Penser à la Lybie et se dire que le devoir de mémoire ne suffit pas

Se souvenir de Srebrenica, du Rwanda.

Penser à la Lybie et se dire que le devoir de mémoire ne suffit pas à éviter de nouveaux Srebrenica. Le devoir de mémoire ne soulève pas les institutions, il n'exerce pas de pression. Il permet de lancer l'alerte, de projeter le sentiment que quelque chose de très grave, de condamné par le passé et d'impensable, est en train de se reproduire à ce moment même.

Sous les mers, sous les terres, c'est l'Histoire qui repose.

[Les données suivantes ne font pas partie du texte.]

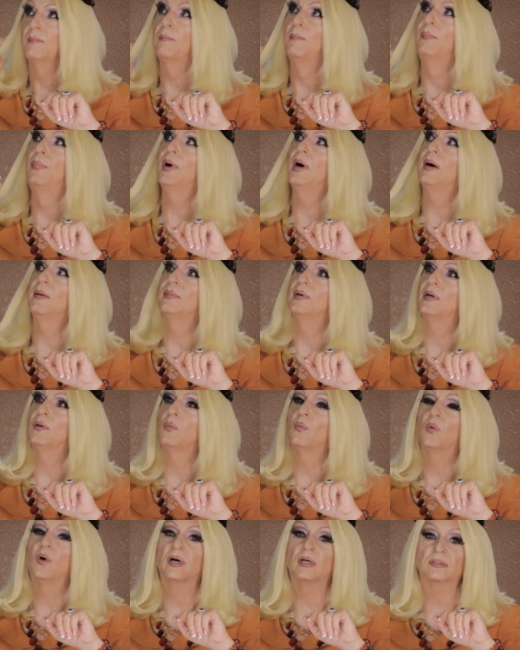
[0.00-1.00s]
Bubba
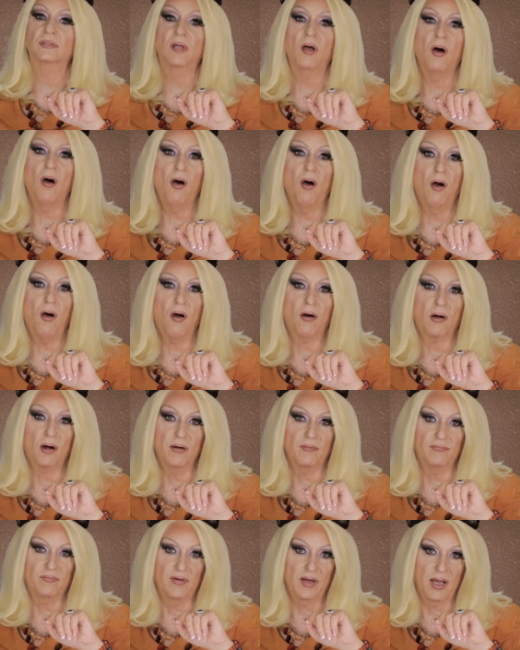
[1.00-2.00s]
was
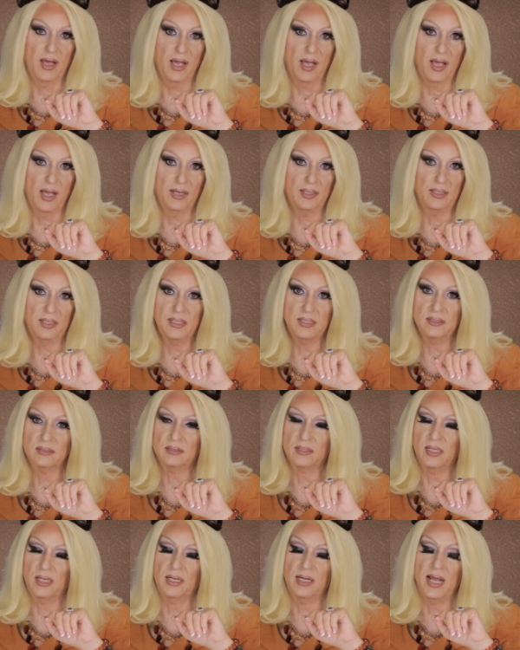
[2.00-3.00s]
horrified. He
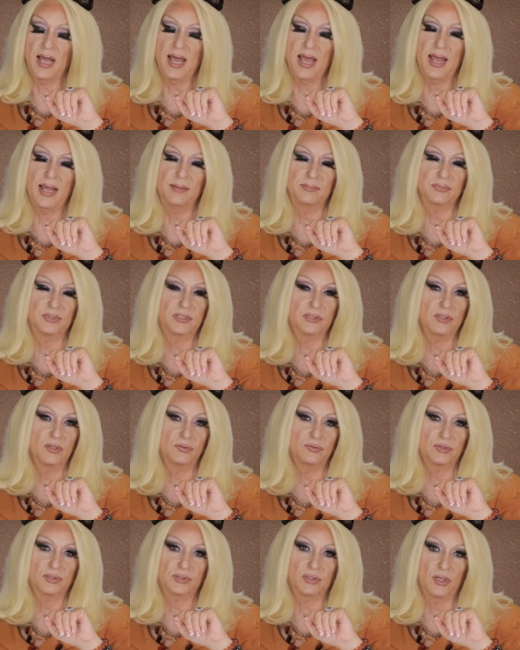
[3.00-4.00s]
said, I am
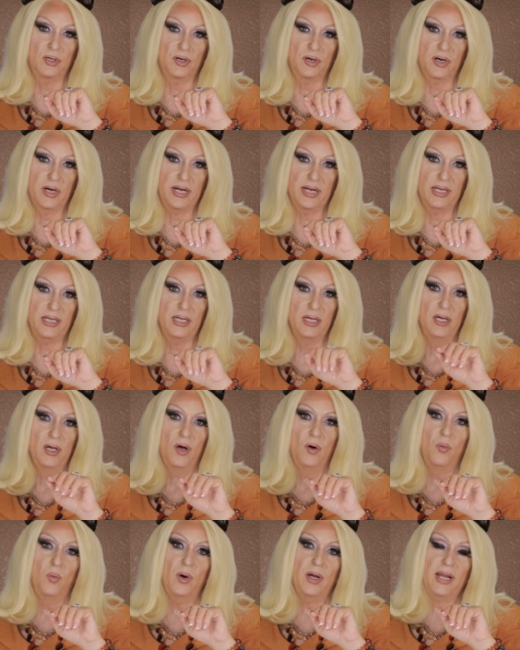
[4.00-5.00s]
so sorry.
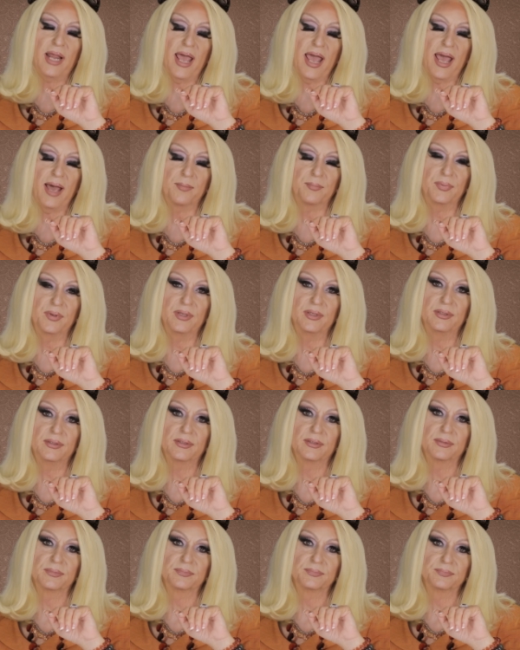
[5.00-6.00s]
What
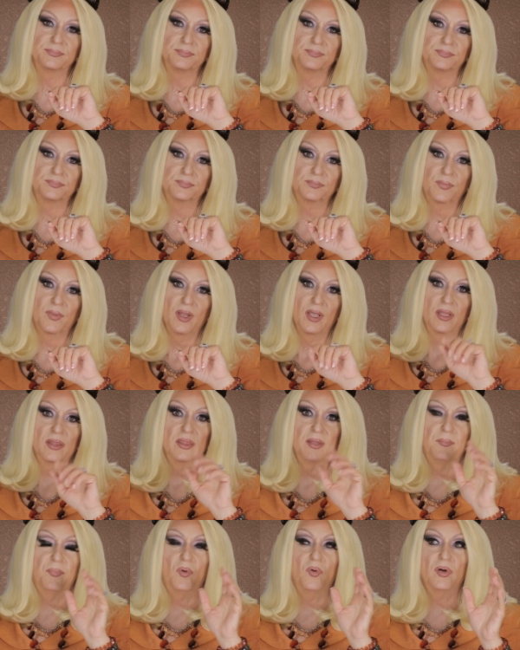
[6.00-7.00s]
happened?
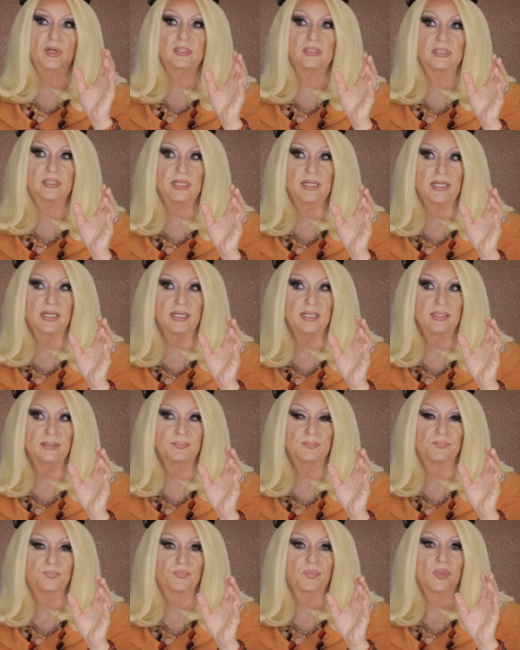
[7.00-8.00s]
The boy
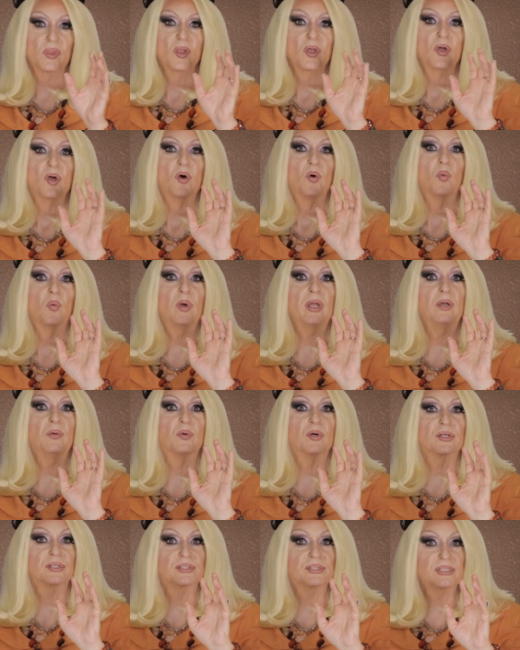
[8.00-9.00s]
said, We
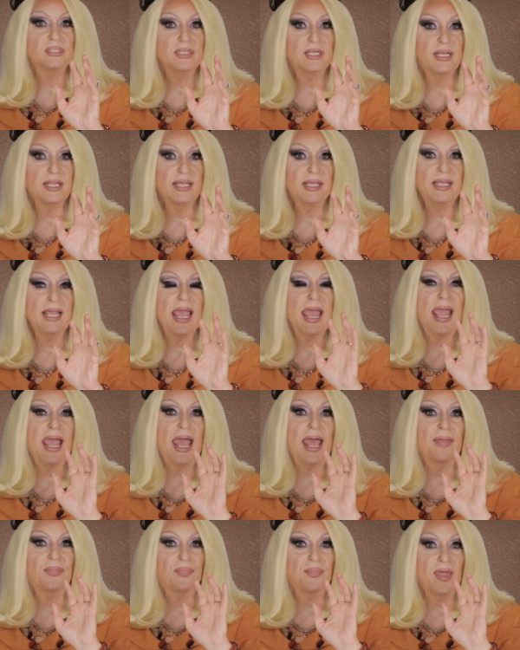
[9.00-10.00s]
were sitting
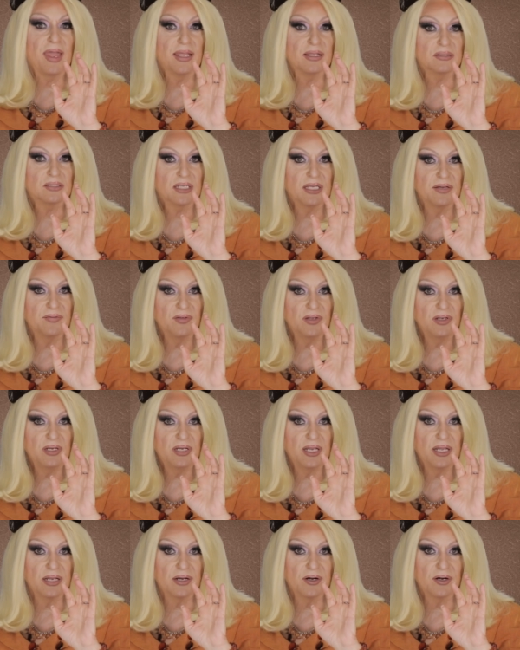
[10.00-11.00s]
at Thanksgiving
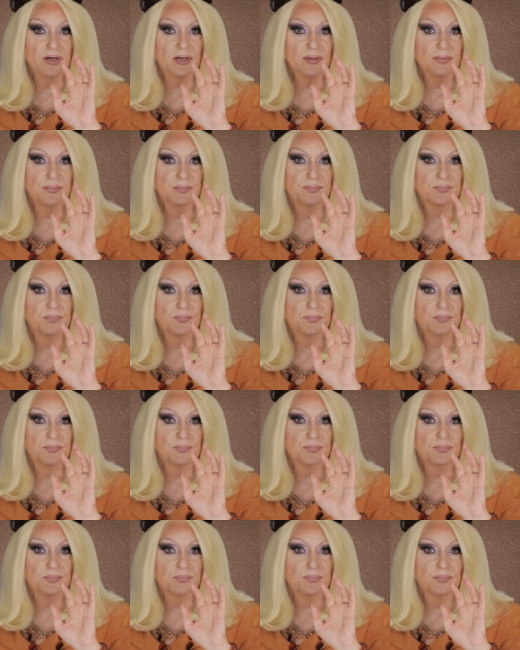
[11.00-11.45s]
dinner,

Cette Histoire, comment jugera t'elle les premiers pas du 21e Siècle, quand les récits seront ramenés à la surface du présent ? Retiendra t'elle l'ultra communication qui nous a rapproché, ou l’ultra communication qui nous aura éloignés ?

La-bas on les jette des femmes, des hommes, des enfants à l'eau, on les exécutent, on les torturent. Ici ils affluent, ces revenants, ils reviennent au monde. Ils sont devant nous. Pourtant leur présent est inaudible, incompréhensible, flou. Il s'éclaircira plus tard.

Mais avant d'avoir à nous souvenir, nous devons savoir. Nous avons le devoir de chercher à savoir, avant que l'Histoire qu'on pensait derrière nous rattrape soudainement en effet boomerang, et nous mette à genoux.